> [What you will do]:
Using the entries below, copy exactly each line from the line with "[00:00:01.04 to 00:00:02.08]" up to and including the line with "Transcript: it is", with every picture left out.

> [Supplied data]:
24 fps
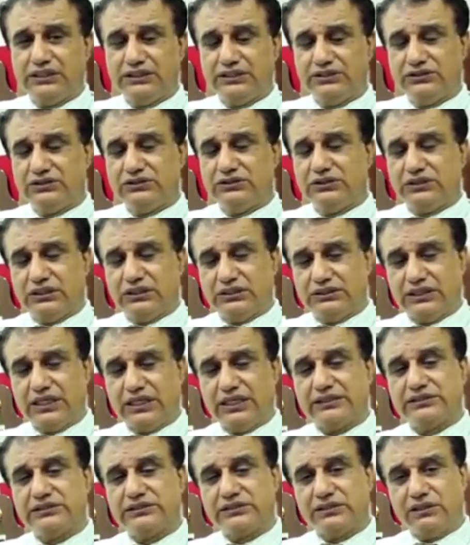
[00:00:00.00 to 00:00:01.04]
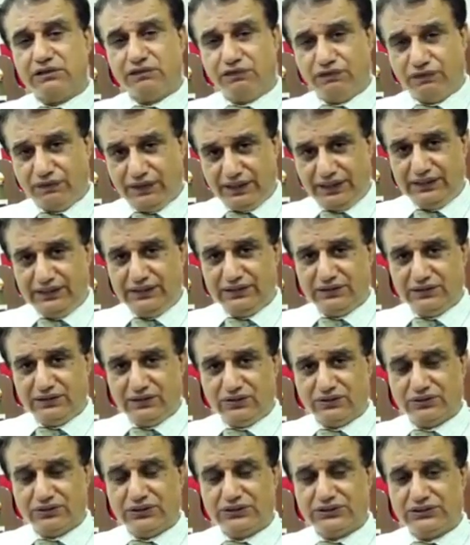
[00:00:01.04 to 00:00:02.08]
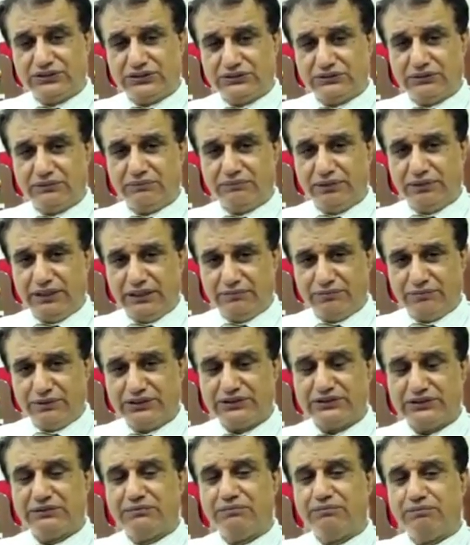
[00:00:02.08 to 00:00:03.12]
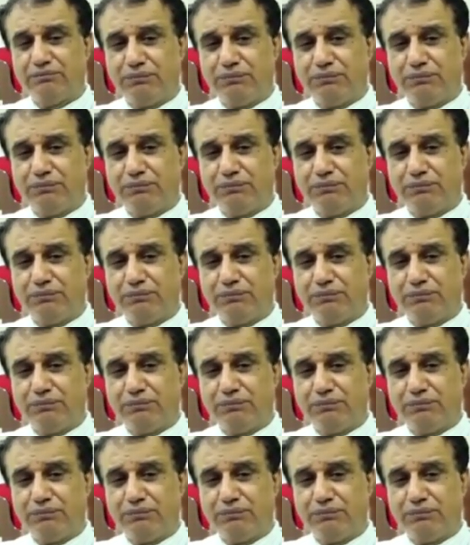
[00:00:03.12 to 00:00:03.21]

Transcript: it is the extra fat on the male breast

==

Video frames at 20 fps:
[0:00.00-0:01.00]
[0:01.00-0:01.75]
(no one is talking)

* * *

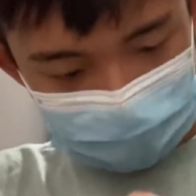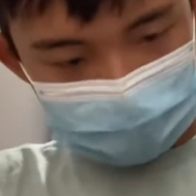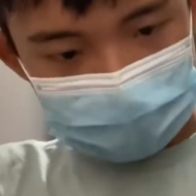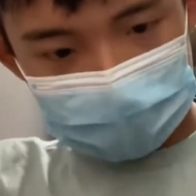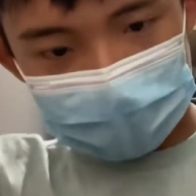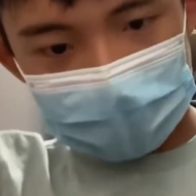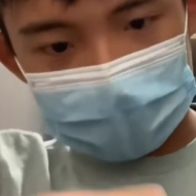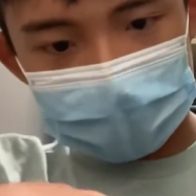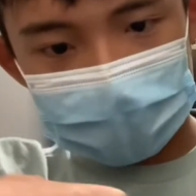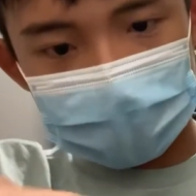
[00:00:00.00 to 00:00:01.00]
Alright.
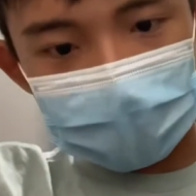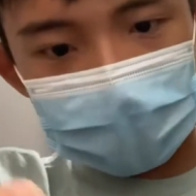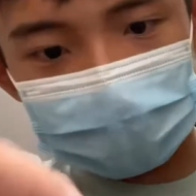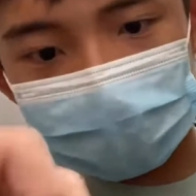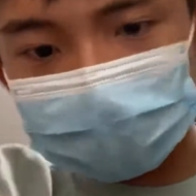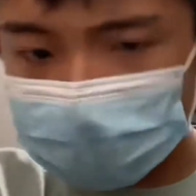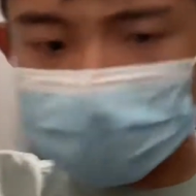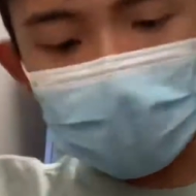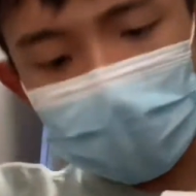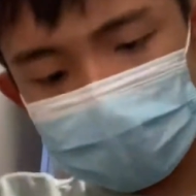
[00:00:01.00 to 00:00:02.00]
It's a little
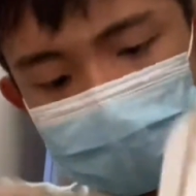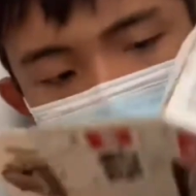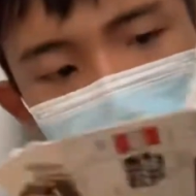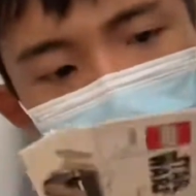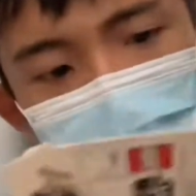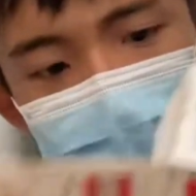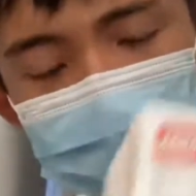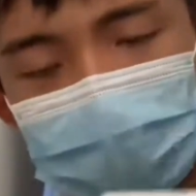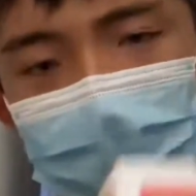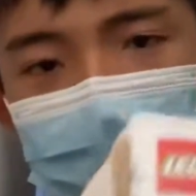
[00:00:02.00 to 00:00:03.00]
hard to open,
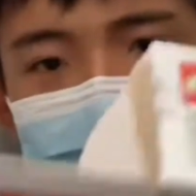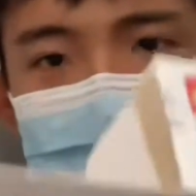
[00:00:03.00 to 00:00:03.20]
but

> [Output for this task]:
[00:00:01.04 to 00:00:02.08]
[00:00:02.08 to 00:00:03.12]
[00:00:03.12 to 00:00:03.21]

Transcript: it is the extra fat on the male breast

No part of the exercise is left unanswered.